(Saved data entries)
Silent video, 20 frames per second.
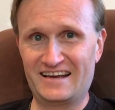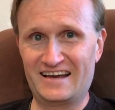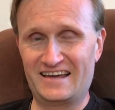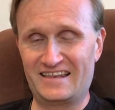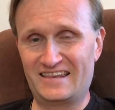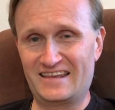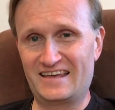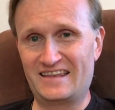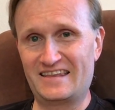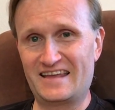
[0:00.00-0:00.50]

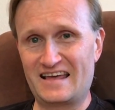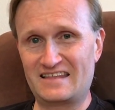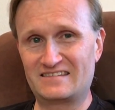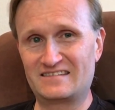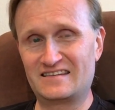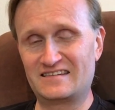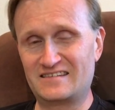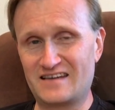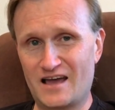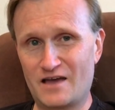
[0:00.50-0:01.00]
And then
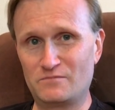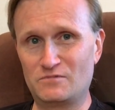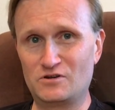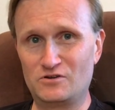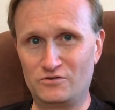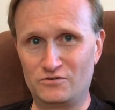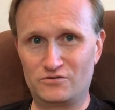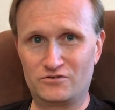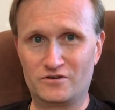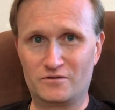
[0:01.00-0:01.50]
that's the time to
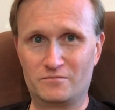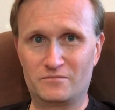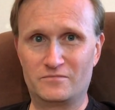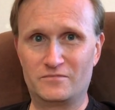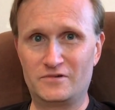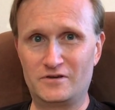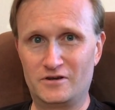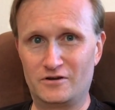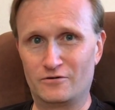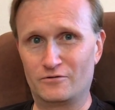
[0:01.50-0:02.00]
do some,
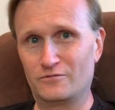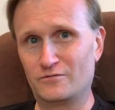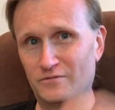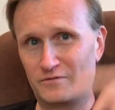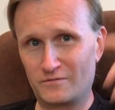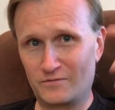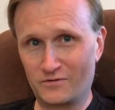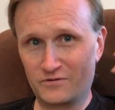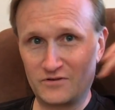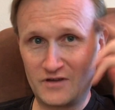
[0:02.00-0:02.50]
you know,
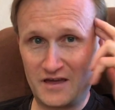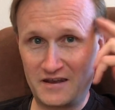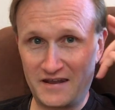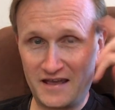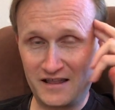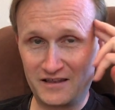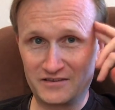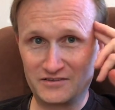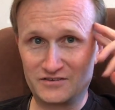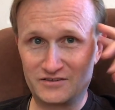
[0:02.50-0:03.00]

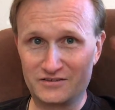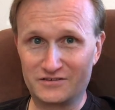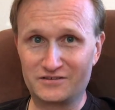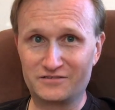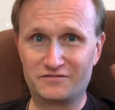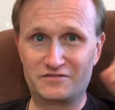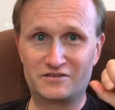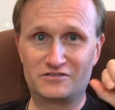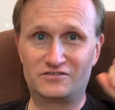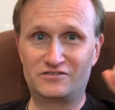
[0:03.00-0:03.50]
analysis
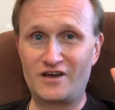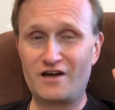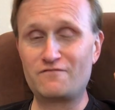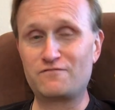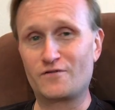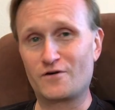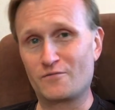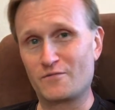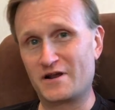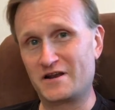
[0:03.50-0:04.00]
of the
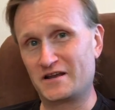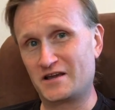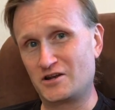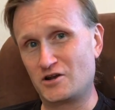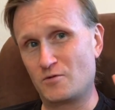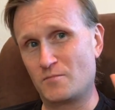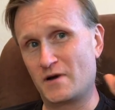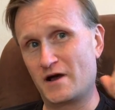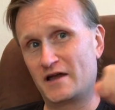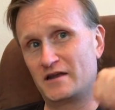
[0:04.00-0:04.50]
software running in
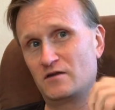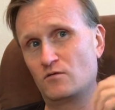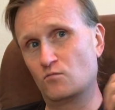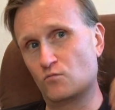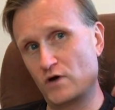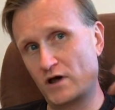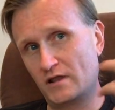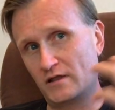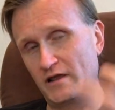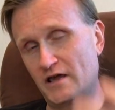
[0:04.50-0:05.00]
your mind and
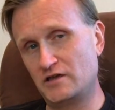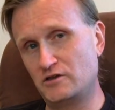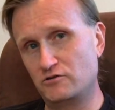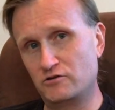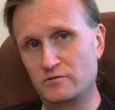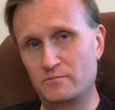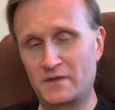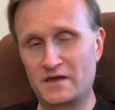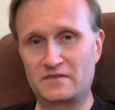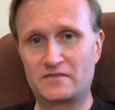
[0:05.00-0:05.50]
what led
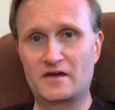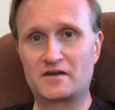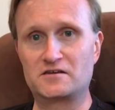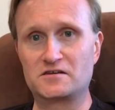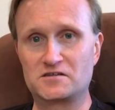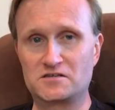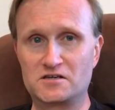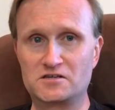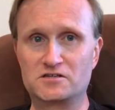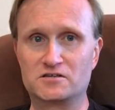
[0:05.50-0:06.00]
you to make that
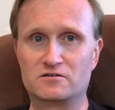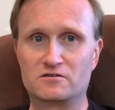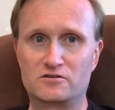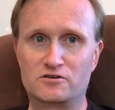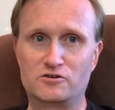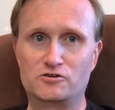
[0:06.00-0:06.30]
decision.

## WORK INSTRUCTION
Give back every record above word for word; the pictures have no place in it.

## REPLY
Silent video, 20 frames per second.
[0:00.00-0:00.50]

[0:00.50-0:01.00]
And then
[0:01.00-0:01.50]
that's the time to
[0:01.50-0:02.00]
do some,
[0:02.00-0:02.50]
you know,
[0:02.50-0:03.00]

[0:03.00-0:03.50]
analysis
[0:03.50-0:04.00]
of the
[0:04.00-0:04.50]
software running in
[0:04.50-0:05.00]
your mind and
[0:05.00-0:05.50]
what led
[0:05.50-0:06.00]
you to make that
[0:06.00-0:06.30]
decision.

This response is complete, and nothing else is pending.